林遠聞揉著眉心,慢慢站起身來,“至少我比他高。”
林書江:“……”
下一刻,他手中的筆杆子,狠狠甩在了林遠聞的身上。
頃刻間,墨漬染了林遠聞一身,甩出去的黑點子還落在了林遠聞的臉上,弄得他瞬時狼狽不堪,險些叫出聲來。
“爹?”
林書江氣呼呼的喘著氣,“彆叫我爹,我沒你這樣的兒子,不成器的東西,喝得七顛八倒,說話顛三倒四,簡直是混賬透頂!”
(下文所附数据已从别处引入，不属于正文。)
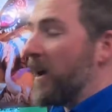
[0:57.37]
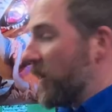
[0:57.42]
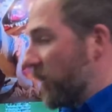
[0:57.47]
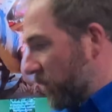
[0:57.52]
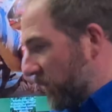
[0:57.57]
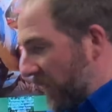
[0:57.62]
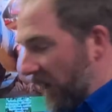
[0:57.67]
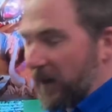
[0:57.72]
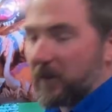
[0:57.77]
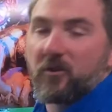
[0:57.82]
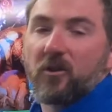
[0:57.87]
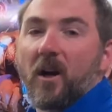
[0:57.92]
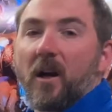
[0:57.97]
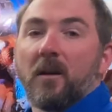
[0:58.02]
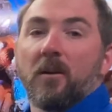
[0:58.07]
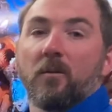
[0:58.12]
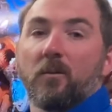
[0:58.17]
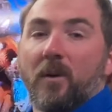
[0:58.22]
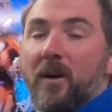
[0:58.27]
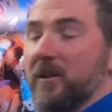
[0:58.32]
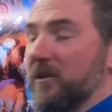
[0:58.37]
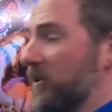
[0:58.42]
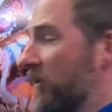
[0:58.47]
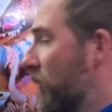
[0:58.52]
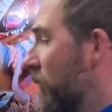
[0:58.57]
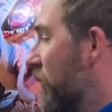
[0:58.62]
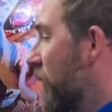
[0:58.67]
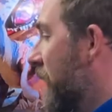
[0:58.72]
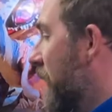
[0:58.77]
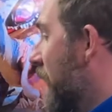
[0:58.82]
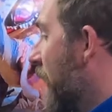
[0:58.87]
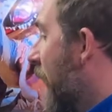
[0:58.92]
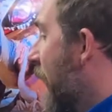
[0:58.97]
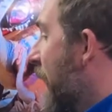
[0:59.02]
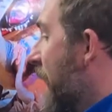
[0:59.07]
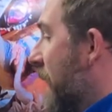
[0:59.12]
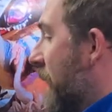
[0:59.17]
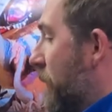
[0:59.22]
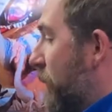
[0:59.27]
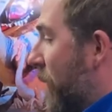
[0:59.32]
without trying to rush through it.
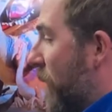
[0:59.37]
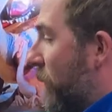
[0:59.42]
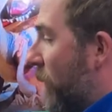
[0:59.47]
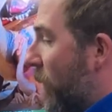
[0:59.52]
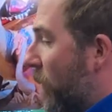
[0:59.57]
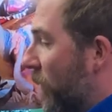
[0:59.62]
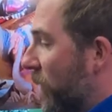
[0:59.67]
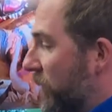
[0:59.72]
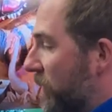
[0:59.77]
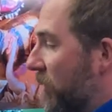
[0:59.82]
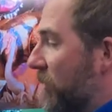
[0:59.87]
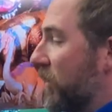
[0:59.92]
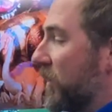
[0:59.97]
But what we'll do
“你對我從來沒有好臉色,張口就是罵人,閉嘴就是廢物,我能有出息纔怪。”林遠聞身子晃蕩的朝著外麵走去,“沒什麼事的話,我就回去睡覺了。”
林書江狠狠閉了閉眼,“你從賬房支了一大筆銀子,到底想乾什麼?”
“銀子?什麼銀子?”林遠聞頓住腳步,目光微沉的回頭,“爹,你在胡說八道什麼,我什麼時候去支了銀子?您是不是看錯了,會不會是林遠舟……”
最後的話,卡在了嗓子眼裡。
林書江目光如刃,死死盯著他。
那一瞬,林遠聞便再也說不出話來,隻能訕訕的將話嚥了回去。
“林家上下,裡裡外外,有什麼事情是為父不知的?”林書江的語氣裡帶著警告的意味,“你以為你乾的那些破事,我什麼都不知道嗎?你是什麼性子,遠舟是什麼性子,我一清二楚。收起你那點小心思,彆在跟我前抖機靈。”
林遠聞不吱聲了,也邁不開腳步。
“銀子花哪兒了?”林書江問。
林遠舟還是不吭聲。
“花街柳巷?”林書江眯起危險的眸子。
林遠舟低低的應了聲。
“什麼樣的姑娘,需要你花上萬兩的銀子?”林書江可不是好糊弄的,就算是贖青樓女子,也不需要這麼多銀子。
除非,這小子在外麵惹事了。
要不是擔心他惹事,林書江也不至於這般咄咄逼人。
眼下是關鍵時候,自己手裡這份名單不知道多惹人嫌,如果被這小子背後捅婁子,到時候讓人反咬一口,那可就糟了!
“就,就是……花月姑娘。”林遠聞垂下眼簾。
林書江嗤笑兩聲,“林遠聞,我是你爹,吃過的鹽比你吃的飯還多,在我跟前你還敢撒謊?你真以為我什麼都不知道?”
“你知道了?”林遠聞心驚。
瞧著他滿臉心虛的模樣,林書江的心頭咯噔一聲,隻覺得大事不妙,這小子真的惹禍了。
“你做了什麼,你心裡清楚。”林書江憋著一口氣,“若你執意不肯說,來日招致災禍也彆來找我,為父不與你承擔,也不會管你,是生是死全看你自己的命數。”
這麼一詐,林遠聞麵色慘白,“父親都知道了?”
林書江不吭聲。
“誰讓他們對外宣稱是兄妹,整日黏在一起,就是一對“女乾水爪壬”婦,還敢跟永安王府聯姻,算計我們右相府,那我……就成全他們。”
林遠聞說完,林書江手中的杯盞,怦然碎了一地。